Aditi Gupta 1 2, Inez Y Oh 1, Seunghwan Kim 1, Michelle C Marks 3, Philip R O Payne 1, Christopher P Ames 4, Ferran Pellise 5, Joshua M Pahys 6, Nicholas D Fletcher 6, Peter O Newton 7, Michael P Kelly 7; Harms Study Group

PMID: 37249385 DOI: 10.1097/BRS.0000000000004734


Study design: Retrospective cohort.

Objective: Design a risk-stratified benchmarking tool for adolescent idiopathic scoliosis (AIS) surgeries.

Summary of background data: Machine learning (ML) is an emerging method for prediction modeling in orthopedic surgery. Benchmarking is an established method of process-improvement and is an area of opportunity for ML methods. Current surgical benchmark tools often use ranks and no “gold standards”for comparisons exist.

Methods: Data from 6076 AIS surgeries were collected from a multicenter registry and divided into three datasets: encompassing surgeries performed (1) during the entire registry, (2) the past 10 years, and (3) during the last 5 years of the registry.

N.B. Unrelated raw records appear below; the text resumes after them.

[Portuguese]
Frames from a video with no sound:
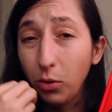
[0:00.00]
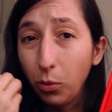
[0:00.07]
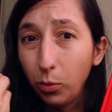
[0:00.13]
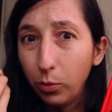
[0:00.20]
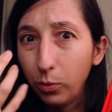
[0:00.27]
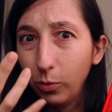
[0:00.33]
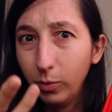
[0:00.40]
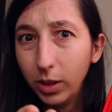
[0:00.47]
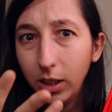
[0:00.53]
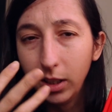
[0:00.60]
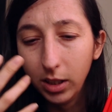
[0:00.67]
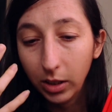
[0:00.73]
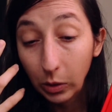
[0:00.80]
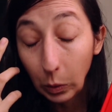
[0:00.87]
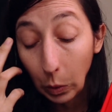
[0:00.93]
Com
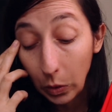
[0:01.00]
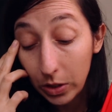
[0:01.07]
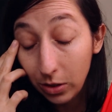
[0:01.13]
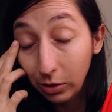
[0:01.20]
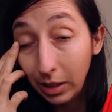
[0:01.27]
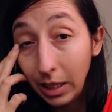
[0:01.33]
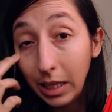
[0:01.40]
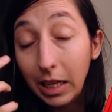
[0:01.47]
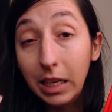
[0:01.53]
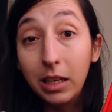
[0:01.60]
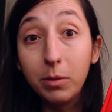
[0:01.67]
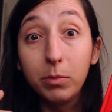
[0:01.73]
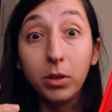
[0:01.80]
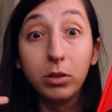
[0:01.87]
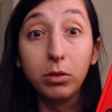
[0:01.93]
o rosto
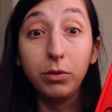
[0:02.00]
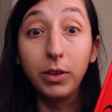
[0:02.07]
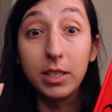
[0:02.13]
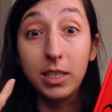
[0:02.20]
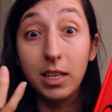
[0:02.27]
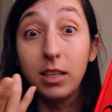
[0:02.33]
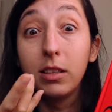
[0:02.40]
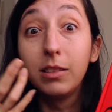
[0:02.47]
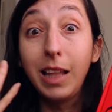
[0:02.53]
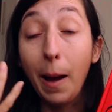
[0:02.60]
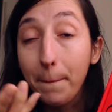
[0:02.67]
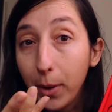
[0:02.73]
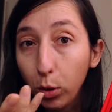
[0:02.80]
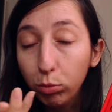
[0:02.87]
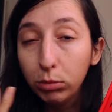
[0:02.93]
dele, mandou fazer
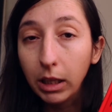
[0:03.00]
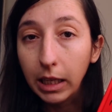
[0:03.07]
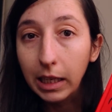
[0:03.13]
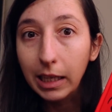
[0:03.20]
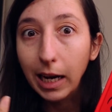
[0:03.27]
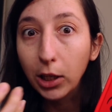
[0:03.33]
da mão dele.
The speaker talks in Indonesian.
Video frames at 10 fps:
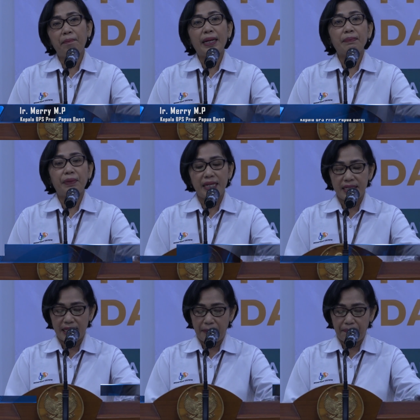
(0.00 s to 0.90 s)
empat
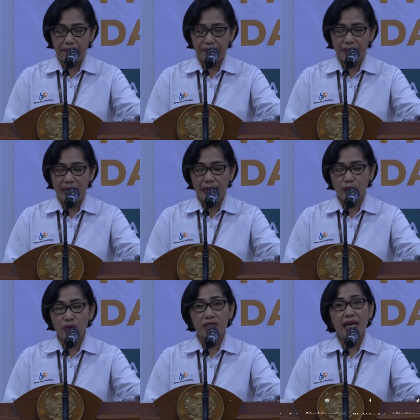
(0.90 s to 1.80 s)
prinsip
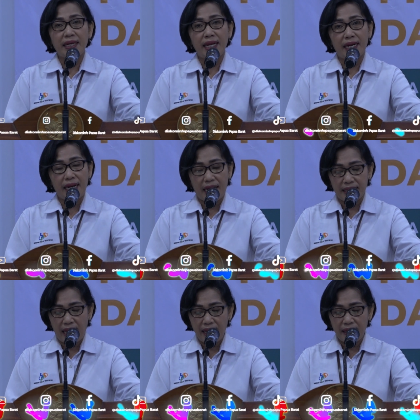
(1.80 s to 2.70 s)
yaitu standar
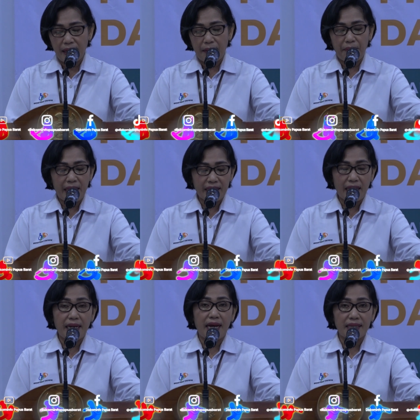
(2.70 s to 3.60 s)
data,
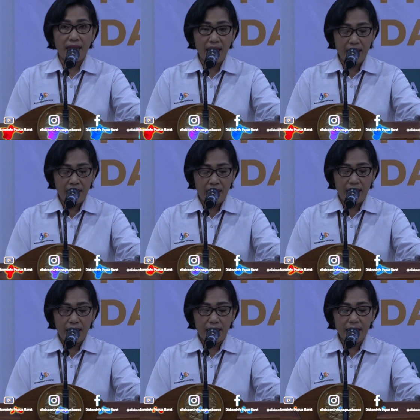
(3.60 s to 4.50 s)
metadata,
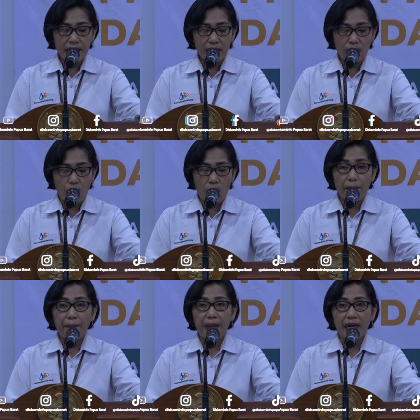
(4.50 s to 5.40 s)

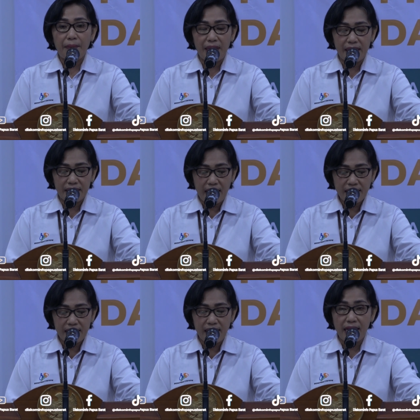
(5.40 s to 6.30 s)

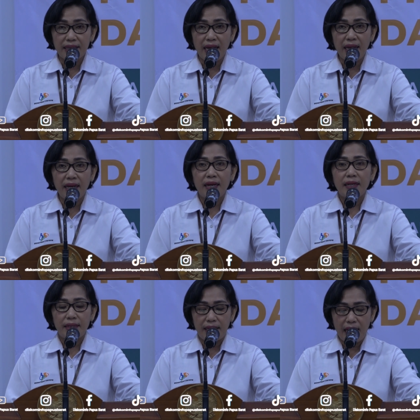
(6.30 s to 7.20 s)
interoperabilitas data,
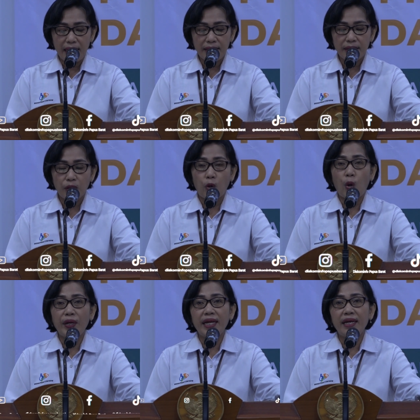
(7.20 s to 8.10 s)
dan
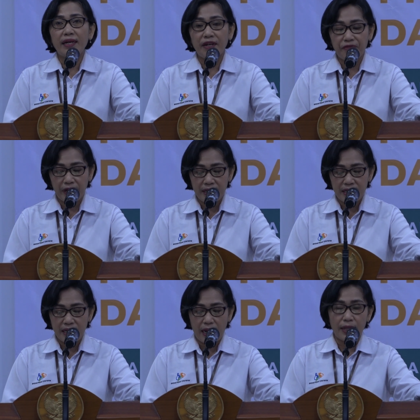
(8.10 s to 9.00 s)
kode
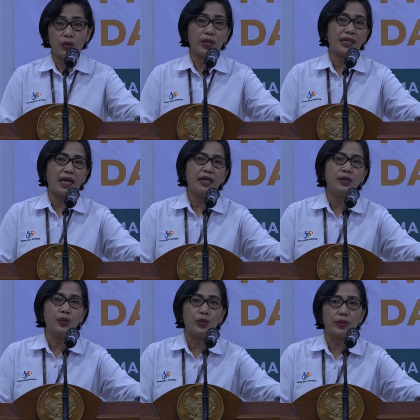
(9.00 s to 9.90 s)
referensi atau data
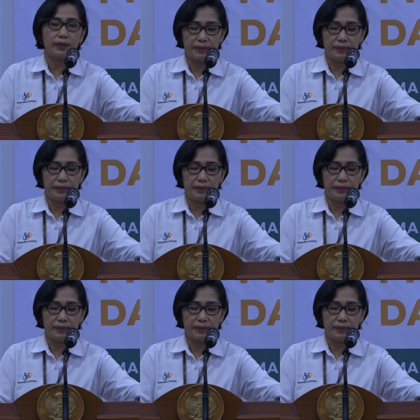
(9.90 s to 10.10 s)
induk.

We trained three ML regression models (baseline linear regression, gradient boosting [GB], and XGBoost [XGB]) on each data subset to predict each of the five outcome variables, length of stay (LOS), estimated blood loss (EBL), operative time, SRS-Pain and -Self-image. Performance was categorized as “below expected” if performing worse than one standard deviation of the mean, “as expected” if within one standard deviation, and “better than expected” if better than one standard deviation of the mean.

Results: Ensemble ML methods classified performance better than traditional regression techniques for LOS, EBL, and operative time. The best performing models for predicting LOS and EBL were trained on data collected in the last 5 years, while operative time used the entire 10-year dataset. No models were able to predict SRS-Pain or -Self-image in any useful manner. Point-precise estimates for continuous variables were subject to high average errors.

Conclusions: Classification of benchmark outcomes is improved with ensemble ML-techniques and may provide much needed case-adjustment for a surgeon performance program. Precise estimates of health-related quality of life scores and continuous variables were not possible, suggesting that performance classification is a better method of performance evaluation.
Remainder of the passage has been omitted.